■ **TASK OBJECTIVE**
Would you write out every entry exactly, but without the pictures?

■ **Stored data entries**
──────────

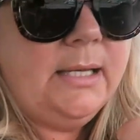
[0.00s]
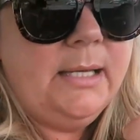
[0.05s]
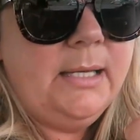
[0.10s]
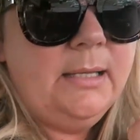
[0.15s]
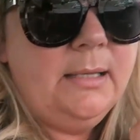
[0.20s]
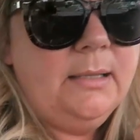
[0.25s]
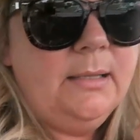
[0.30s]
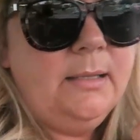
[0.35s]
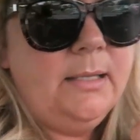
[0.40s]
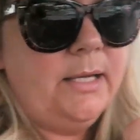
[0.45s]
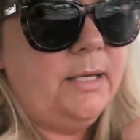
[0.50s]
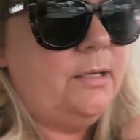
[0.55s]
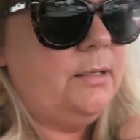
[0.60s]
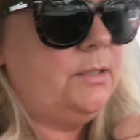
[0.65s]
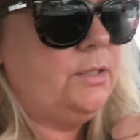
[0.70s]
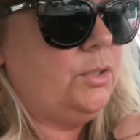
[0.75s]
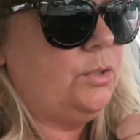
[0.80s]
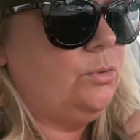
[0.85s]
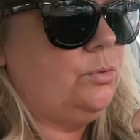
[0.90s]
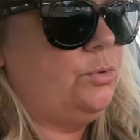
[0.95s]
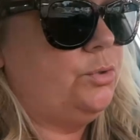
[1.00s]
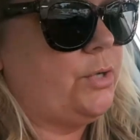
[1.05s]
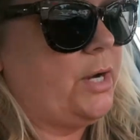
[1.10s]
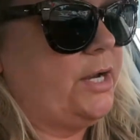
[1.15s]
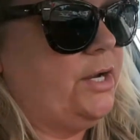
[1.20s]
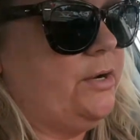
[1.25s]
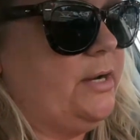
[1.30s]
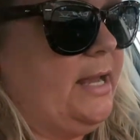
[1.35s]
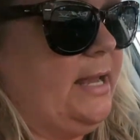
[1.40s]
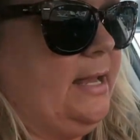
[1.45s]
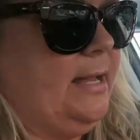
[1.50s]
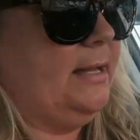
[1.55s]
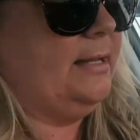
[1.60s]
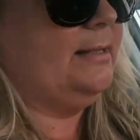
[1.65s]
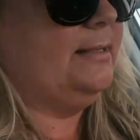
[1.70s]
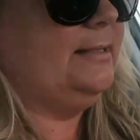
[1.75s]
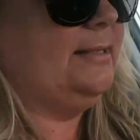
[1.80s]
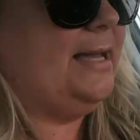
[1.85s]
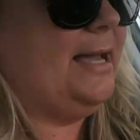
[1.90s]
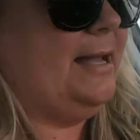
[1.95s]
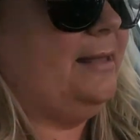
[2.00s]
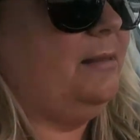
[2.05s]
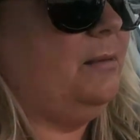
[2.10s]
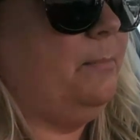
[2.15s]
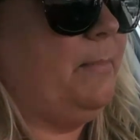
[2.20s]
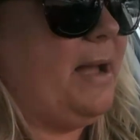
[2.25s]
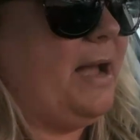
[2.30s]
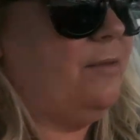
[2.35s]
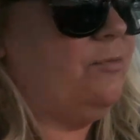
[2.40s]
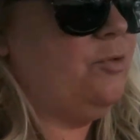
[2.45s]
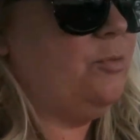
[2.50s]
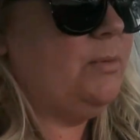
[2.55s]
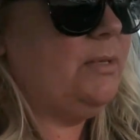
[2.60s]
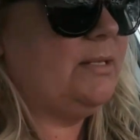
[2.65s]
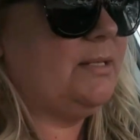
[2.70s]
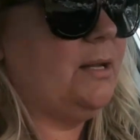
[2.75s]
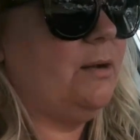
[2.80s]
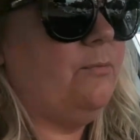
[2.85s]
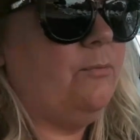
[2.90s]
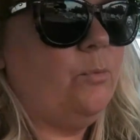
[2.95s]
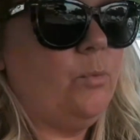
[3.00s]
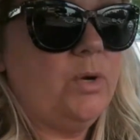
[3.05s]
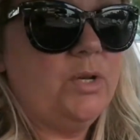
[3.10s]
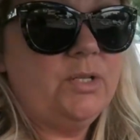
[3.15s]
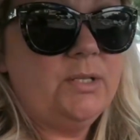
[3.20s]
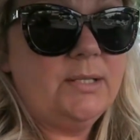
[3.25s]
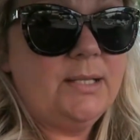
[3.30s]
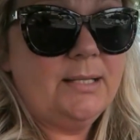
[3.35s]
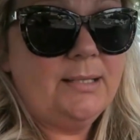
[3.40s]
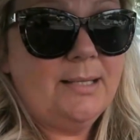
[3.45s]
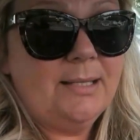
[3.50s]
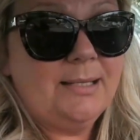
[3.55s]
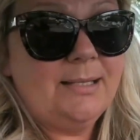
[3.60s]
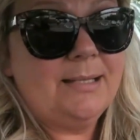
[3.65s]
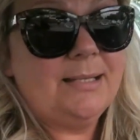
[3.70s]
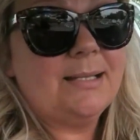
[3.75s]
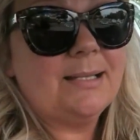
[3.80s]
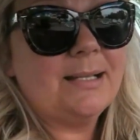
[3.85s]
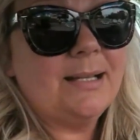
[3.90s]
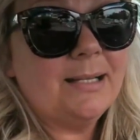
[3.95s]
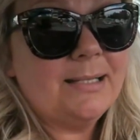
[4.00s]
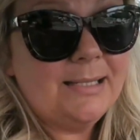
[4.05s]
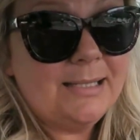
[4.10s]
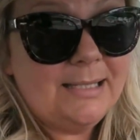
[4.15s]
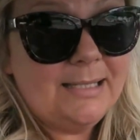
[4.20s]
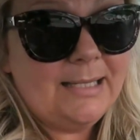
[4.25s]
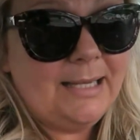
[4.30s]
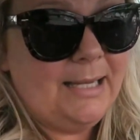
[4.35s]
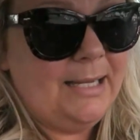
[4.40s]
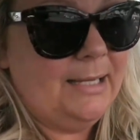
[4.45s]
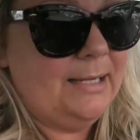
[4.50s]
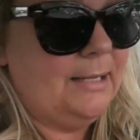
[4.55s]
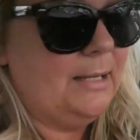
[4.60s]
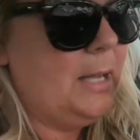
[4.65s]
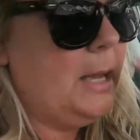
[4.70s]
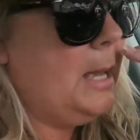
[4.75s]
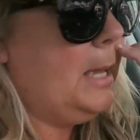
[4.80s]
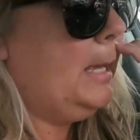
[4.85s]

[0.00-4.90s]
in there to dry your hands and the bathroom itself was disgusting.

──────────

■ **FINAL ANSWER**
[0.00s]
[0.05s]
[0.10s]
[0.15s]
[0.20s]
[0.25s]
[0.30s]
[0.35s]
[0.40s]
[0.45s]
[0.50s]
[0.55s]
[0.60s]
[0.65s]
[0.70s]
[0.75s]
[0.80s]
[0.85s]
[0.90s]
[0.95s]
[1.00s]
[1.05s]
[1.10s]
[1.15s]
[1.20s]
[1.25s]
[1.30s]
[1.35s]
[1.40s]
[1.45s]
[1.50s]
[1.55s]
[1.60s]
[1.65s]
[1.70s]
[1.75s]
[1.80s]
[1.85s]
[1.90s]
[1.95s]
[2.00s]
[2.05s]
[2.10s]
[2.15s]
[2.20s]
[2.25s]
[2.30s]
[2.35s]
[2.40s]
[2.45s]
[2.50s]
[2.55s]
[2.60s]
[2.65s]
[2.70s]
[2.75s]
[2.80s]
[2.85s]
[2.90s]
[2.95s]
[3.00s]
[3.05s]
[3.10s]
[3.15s]
[3.20s]
[3.25s]
[3.30s]
[3.35s]
[3.40s]
[3.45s]
[3.50s]
[3.55s]
[3.60s]
[3.65s]
[3.70s]
[3.75s]
[3.80s]
[3.85s]
[3.90s]
[3.95s]
[4.00s]
[4.05s]
[4.10s]
[4.15s]
[4.20s]
[4.25s]
[4.30s]
[4.35s]
[4.40s]
[4.45s]
[4.50s]
[4.55s]
[4.60s]
[4.65s]
[4.70s]
[4.75s]
[4.80s]
[4.85s]

[0.00-4.90s]
in there to dry your hands and the bathroom itself was disgusting.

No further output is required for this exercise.